ETS
This chapter is part of the Mix and OTP guide and it depends on previous chapters in this guide. For more information, read the introduction guide or check out the chapter index in the sidebar.
Every time we need to look up a bucket, we need to send a message to the registry. In case our registry is being accessed concurrently by multiple processes, the registry may become a bottleneck!
In this chapter we will learn about ETS (Erlang Term Storage) and how to use it as a cache mechanism.

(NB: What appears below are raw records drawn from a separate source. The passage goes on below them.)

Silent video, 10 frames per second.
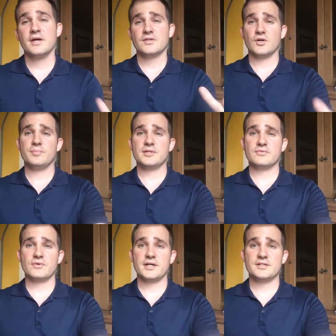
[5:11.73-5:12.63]
don't be
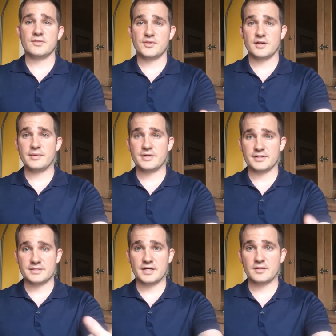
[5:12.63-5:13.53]
afraid to think about it
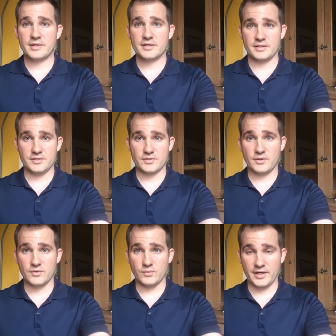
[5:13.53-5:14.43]
and talk about it in your
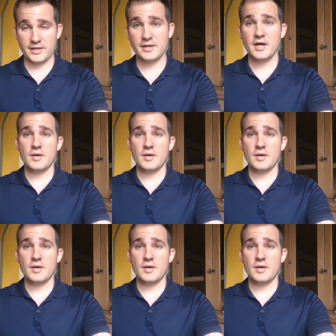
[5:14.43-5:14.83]
own way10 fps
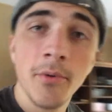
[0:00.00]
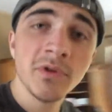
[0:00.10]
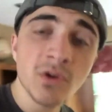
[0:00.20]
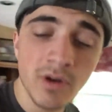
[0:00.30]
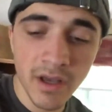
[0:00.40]

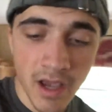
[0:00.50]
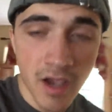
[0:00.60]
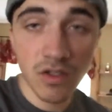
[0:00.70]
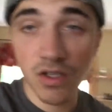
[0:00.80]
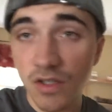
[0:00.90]
What's going on,
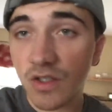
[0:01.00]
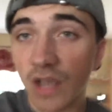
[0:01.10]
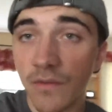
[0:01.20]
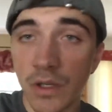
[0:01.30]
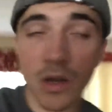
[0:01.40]
guys? It's
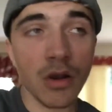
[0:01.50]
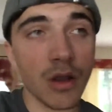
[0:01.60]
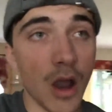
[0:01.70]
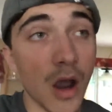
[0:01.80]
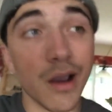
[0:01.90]
Kevin here.
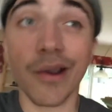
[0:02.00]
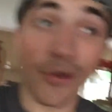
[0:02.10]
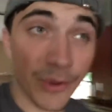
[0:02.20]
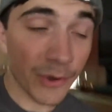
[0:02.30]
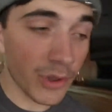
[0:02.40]

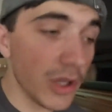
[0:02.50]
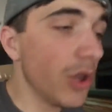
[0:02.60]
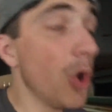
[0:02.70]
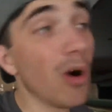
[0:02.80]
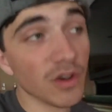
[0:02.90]
Clearly,
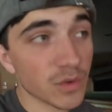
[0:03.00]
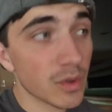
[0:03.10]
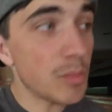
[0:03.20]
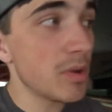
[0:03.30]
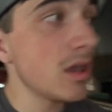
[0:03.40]
who else
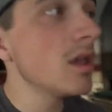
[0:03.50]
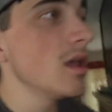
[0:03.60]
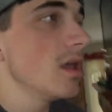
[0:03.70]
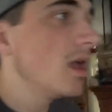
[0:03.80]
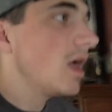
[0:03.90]
would it be?
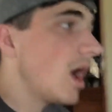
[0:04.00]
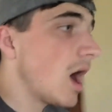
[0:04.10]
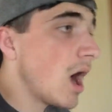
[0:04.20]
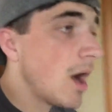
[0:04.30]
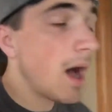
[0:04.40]

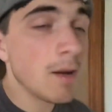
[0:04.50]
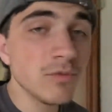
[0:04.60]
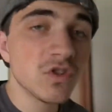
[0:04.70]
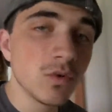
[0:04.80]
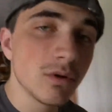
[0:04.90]
I'm
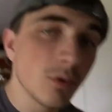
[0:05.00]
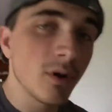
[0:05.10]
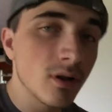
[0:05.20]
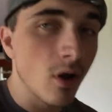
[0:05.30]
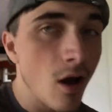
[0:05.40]
just doing a
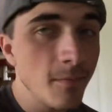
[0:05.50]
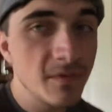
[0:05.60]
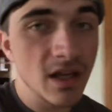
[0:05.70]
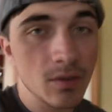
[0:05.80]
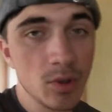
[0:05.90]
quick little
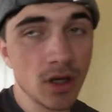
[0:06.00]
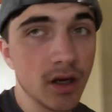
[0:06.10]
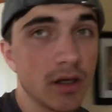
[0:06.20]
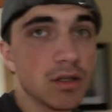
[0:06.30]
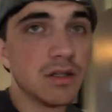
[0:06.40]
update
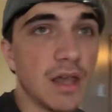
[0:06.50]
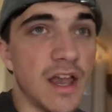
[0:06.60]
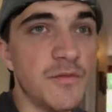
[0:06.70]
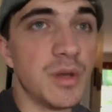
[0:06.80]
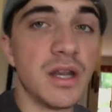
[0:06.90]
because
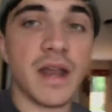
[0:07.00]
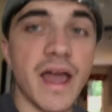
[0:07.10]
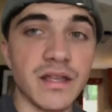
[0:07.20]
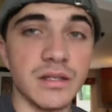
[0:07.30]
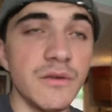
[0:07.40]
I've been
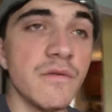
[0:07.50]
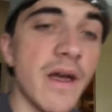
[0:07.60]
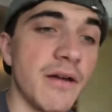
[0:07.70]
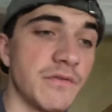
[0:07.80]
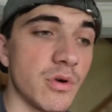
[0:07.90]
inactive
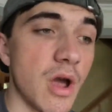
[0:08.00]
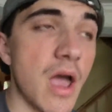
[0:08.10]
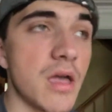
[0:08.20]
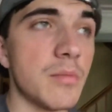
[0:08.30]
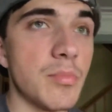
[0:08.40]
after
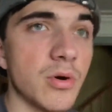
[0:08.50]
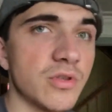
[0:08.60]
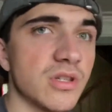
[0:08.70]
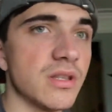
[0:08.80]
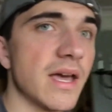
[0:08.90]
I
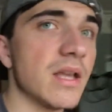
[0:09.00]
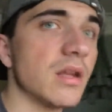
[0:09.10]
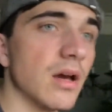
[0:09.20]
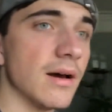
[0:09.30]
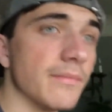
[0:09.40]
posted
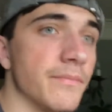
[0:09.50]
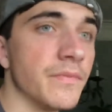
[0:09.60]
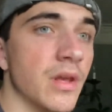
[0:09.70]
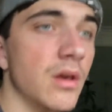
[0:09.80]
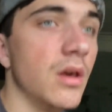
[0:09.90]
that
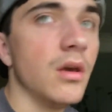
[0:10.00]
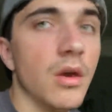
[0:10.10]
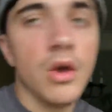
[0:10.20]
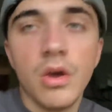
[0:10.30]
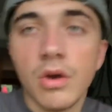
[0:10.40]

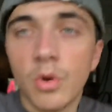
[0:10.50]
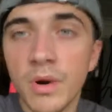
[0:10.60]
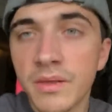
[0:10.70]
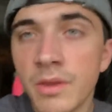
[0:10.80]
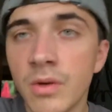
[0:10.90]

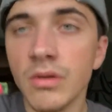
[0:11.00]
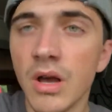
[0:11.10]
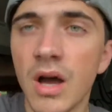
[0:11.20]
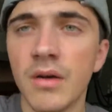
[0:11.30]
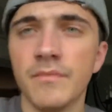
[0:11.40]
quick
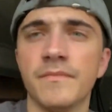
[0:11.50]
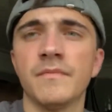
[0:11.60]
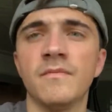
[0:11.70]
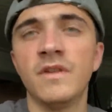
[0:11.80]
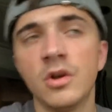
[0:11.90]
little
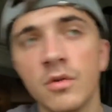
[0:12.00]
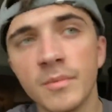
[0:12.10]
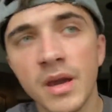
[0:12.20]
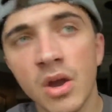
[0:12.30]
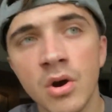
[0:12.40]
video with
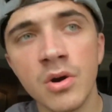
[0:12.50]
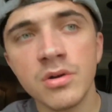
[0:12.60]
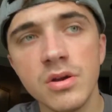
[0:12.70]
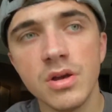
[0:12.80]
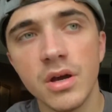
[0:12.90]
my
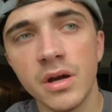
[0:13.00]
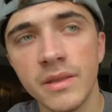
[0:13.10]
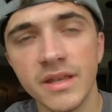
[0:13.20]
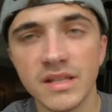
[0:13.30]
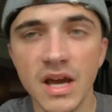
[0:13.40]
car,
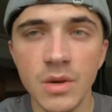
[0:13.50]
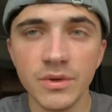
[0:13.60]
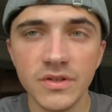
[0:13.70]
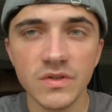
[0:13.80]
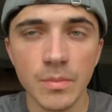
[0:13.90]
and that's kind of
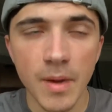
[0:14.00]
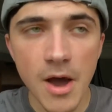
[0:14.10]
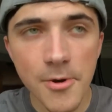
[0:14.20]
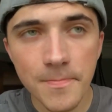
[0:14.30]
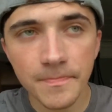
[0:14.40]
what this is
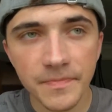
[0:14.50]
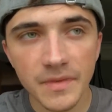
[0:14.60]
about.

Warning! Don’t use ETS as a cache prematurely! Log and analyze your application performance and identify which parts are bottlenecks, so you know whether you should cache, and what you should cache. This chapter is merely an example of how ETS can be used, once you’ve determined the need.
ETS as a cache
ETS allows us to store any Elixir term in an in-memory table. Working with ETS tables is done via Erlang’s :ets
module:
iex> table = :ets.new(:buckets_registry, [:set, :protected])
8207
iex> :ets.insert(table, {"foo", self()})
true
iex> :ets.lookup(table, "foo")
[{"foo", #PID<0.41.0>}]
When creating an ETS table, two arguments are required: the table name and a set of options. From the available options, we passed the table type and its access rules. We have chosen the :set
type, which means that keys cannot be duplicated. We’ve also set the table’s access to :protected
, meaning only the process that created the table can write to it, but all processes can read from it. Those are actually the default values, so we will skip them from now on.
ETS tables can also be named, allowing us to access them by a given name:
iex> :ets.new(:buckets_registry, [:named_table])
:buckets_registry
iex> :ets.insert(:buckets_registry, {"foo", self()})
true
iex> :ets.lookup(:buckets_registry, "foo")
[{"foo", #PID<0.41.0>}]
Let’s change the KV.Registry
to use ETS tables. Since our registry requires a name as argument, we are going to name the ETS table with the same name as the registry. ETS names and process names are stored in different locations, so there is no chance of conflicts.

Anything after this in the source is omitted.